Die SPD will ihr Profil auch nicht aufgeben.

Die Sozialdemokratie steht vor einer zentralen Frage: Sucht sie den Kompromiß mit den Neoliberalen – und die finden Sie sowohl bei der Union, der FDP, den Grünen als auch in den Reihen der SPD selbst –, oder will sie lieber mit einer Partei zusammenarbeiten, die für soziale Gerechtigkeit steht.

Manche sehen das viel nüchterner: Die SPD will einfach nur Macht, und dafür ist ihr jedes Mittel recht. Wenn es sein muß, auch die PDS.
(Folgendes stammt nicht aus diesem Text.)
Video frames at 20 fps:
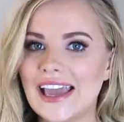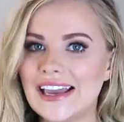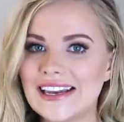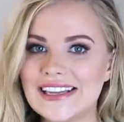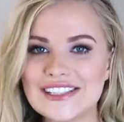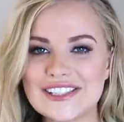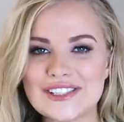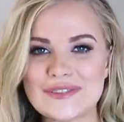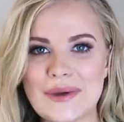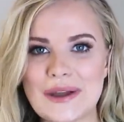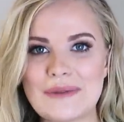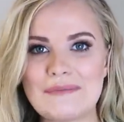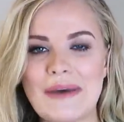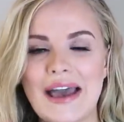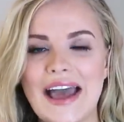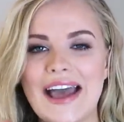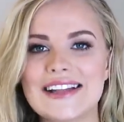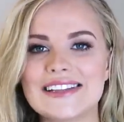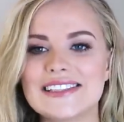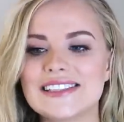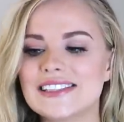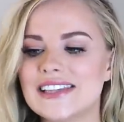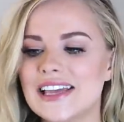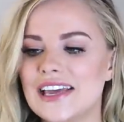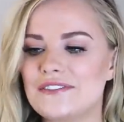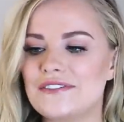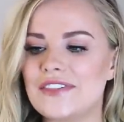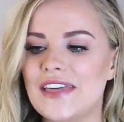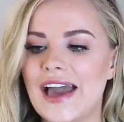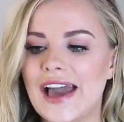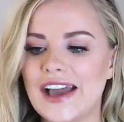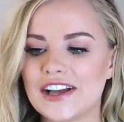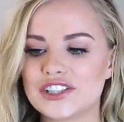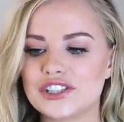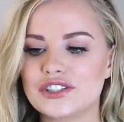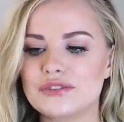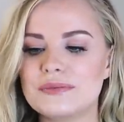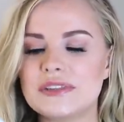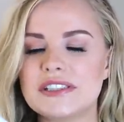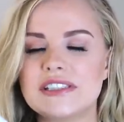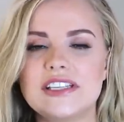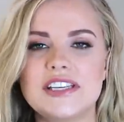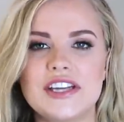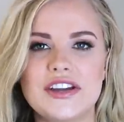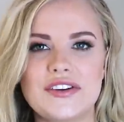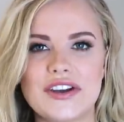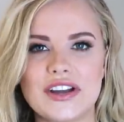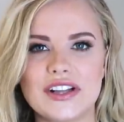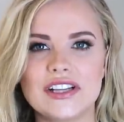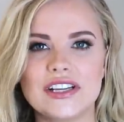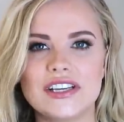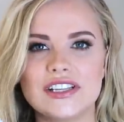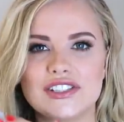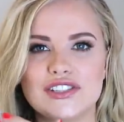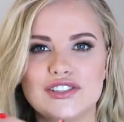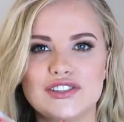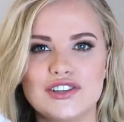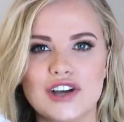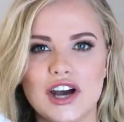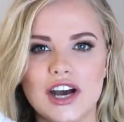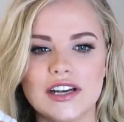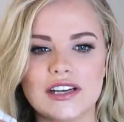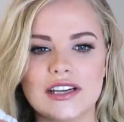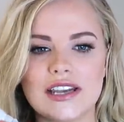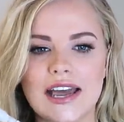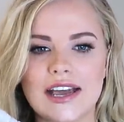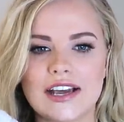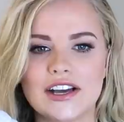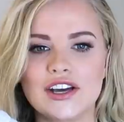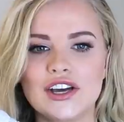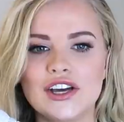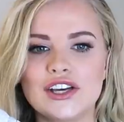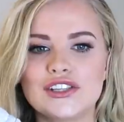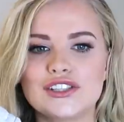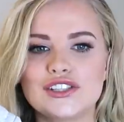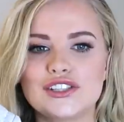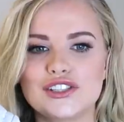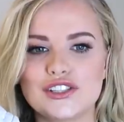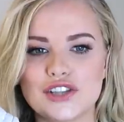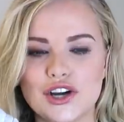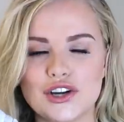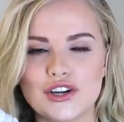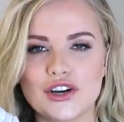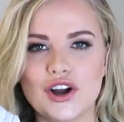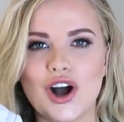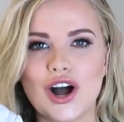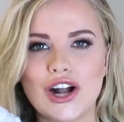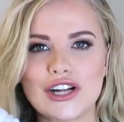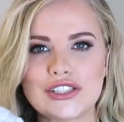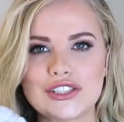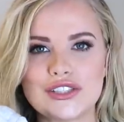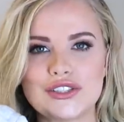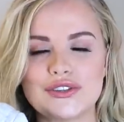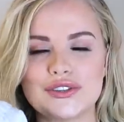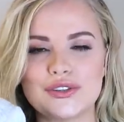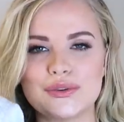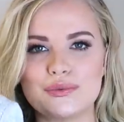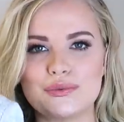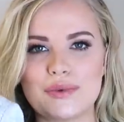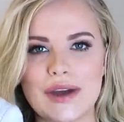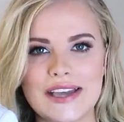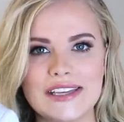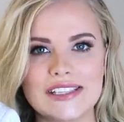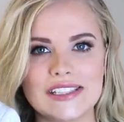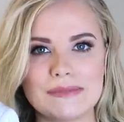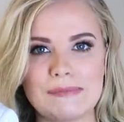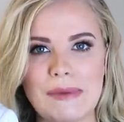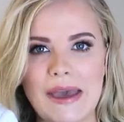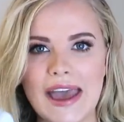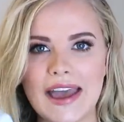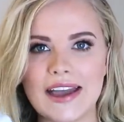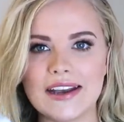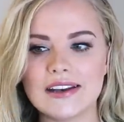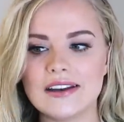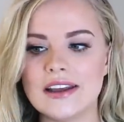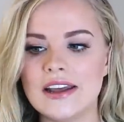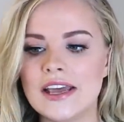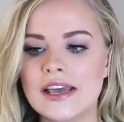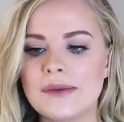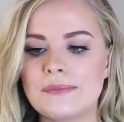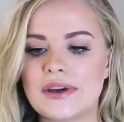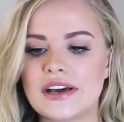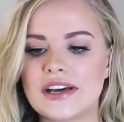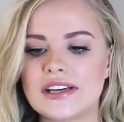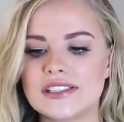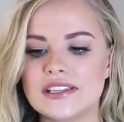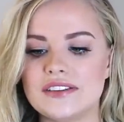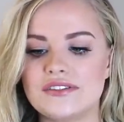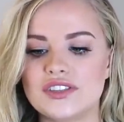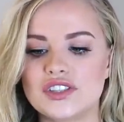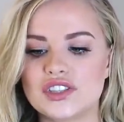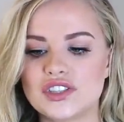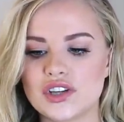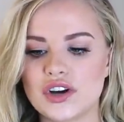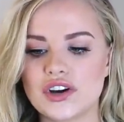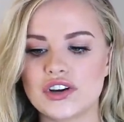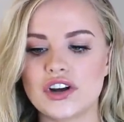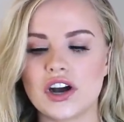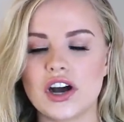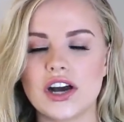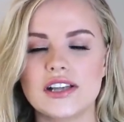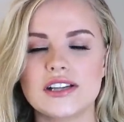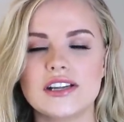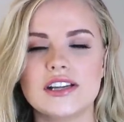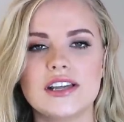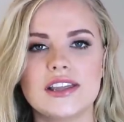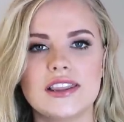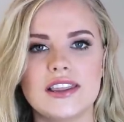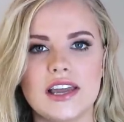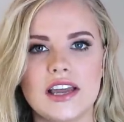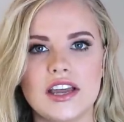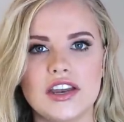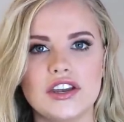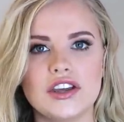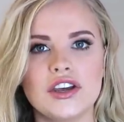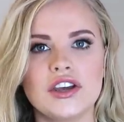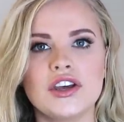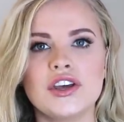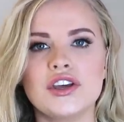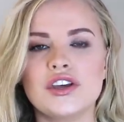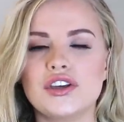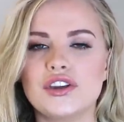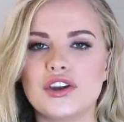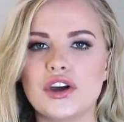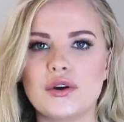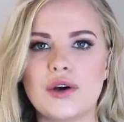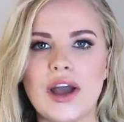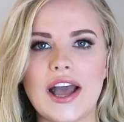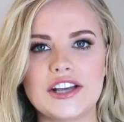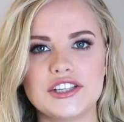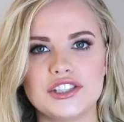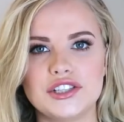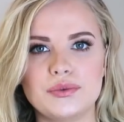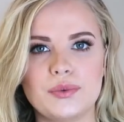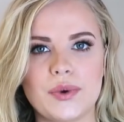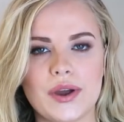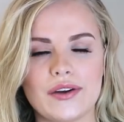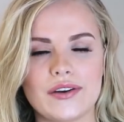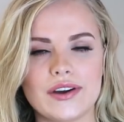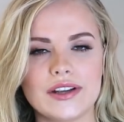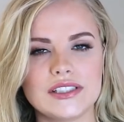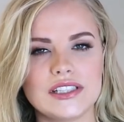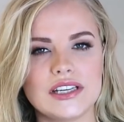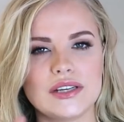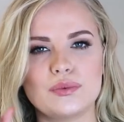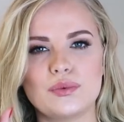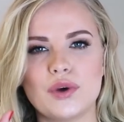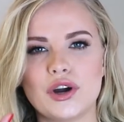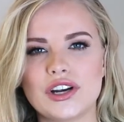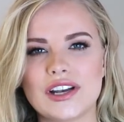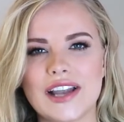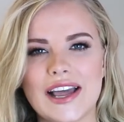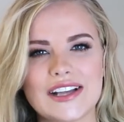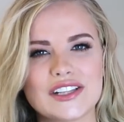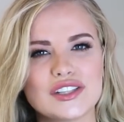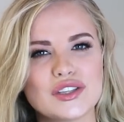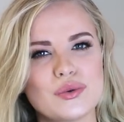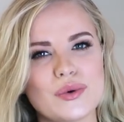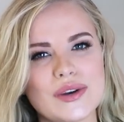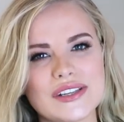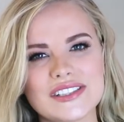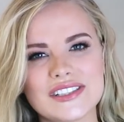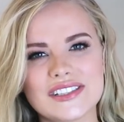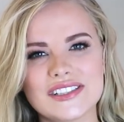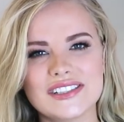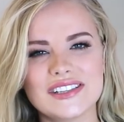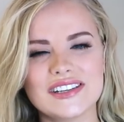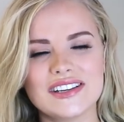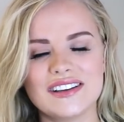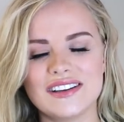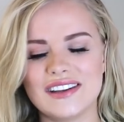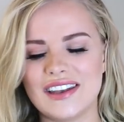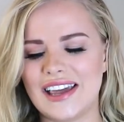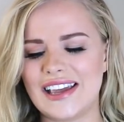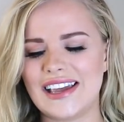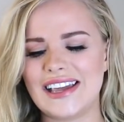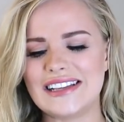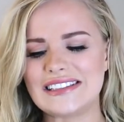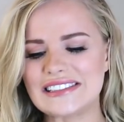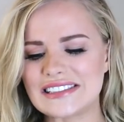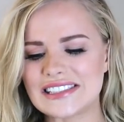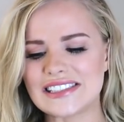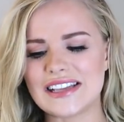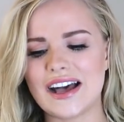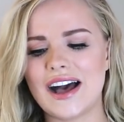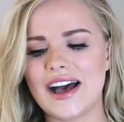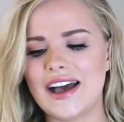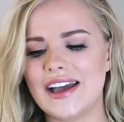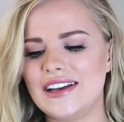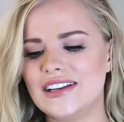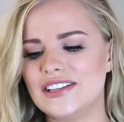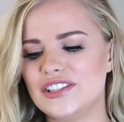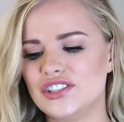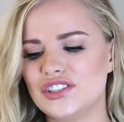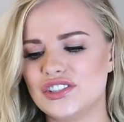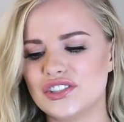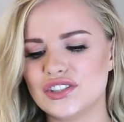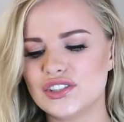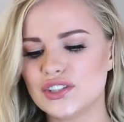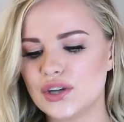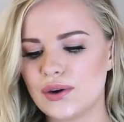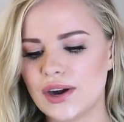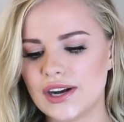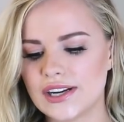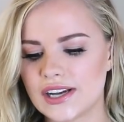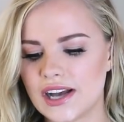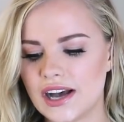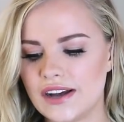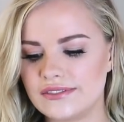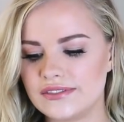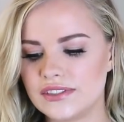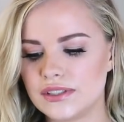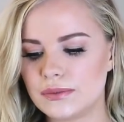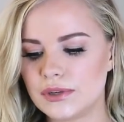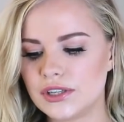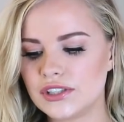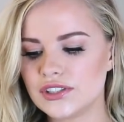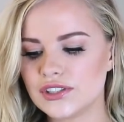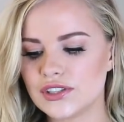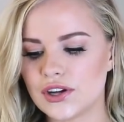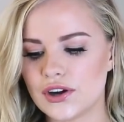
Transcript: any sweatpants if the actual material is not like sewn onto the waistband. Because if it's sewn on, then, you know, as you wear it, it won't like twist like inside. It's just so uncomfortable.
Ich mache mir da keine Illusionen: Alle in der SPD wollen die PDS klein halten. Eine wirkliche Zusammenarbeit zwischen beiden Parteien wird es aber erst dann geben, wenn die SPD respektiert, daß es die PDS gibt und daß es sie geben muß. Es darf nicht um die Frage gehen, durch welche Form des Umgangs die PDS am schnellsten erledigt werden kann.

Sehen Sie genügend Übereinstimmungen zwischen der PDS und den Sozialdemokraten?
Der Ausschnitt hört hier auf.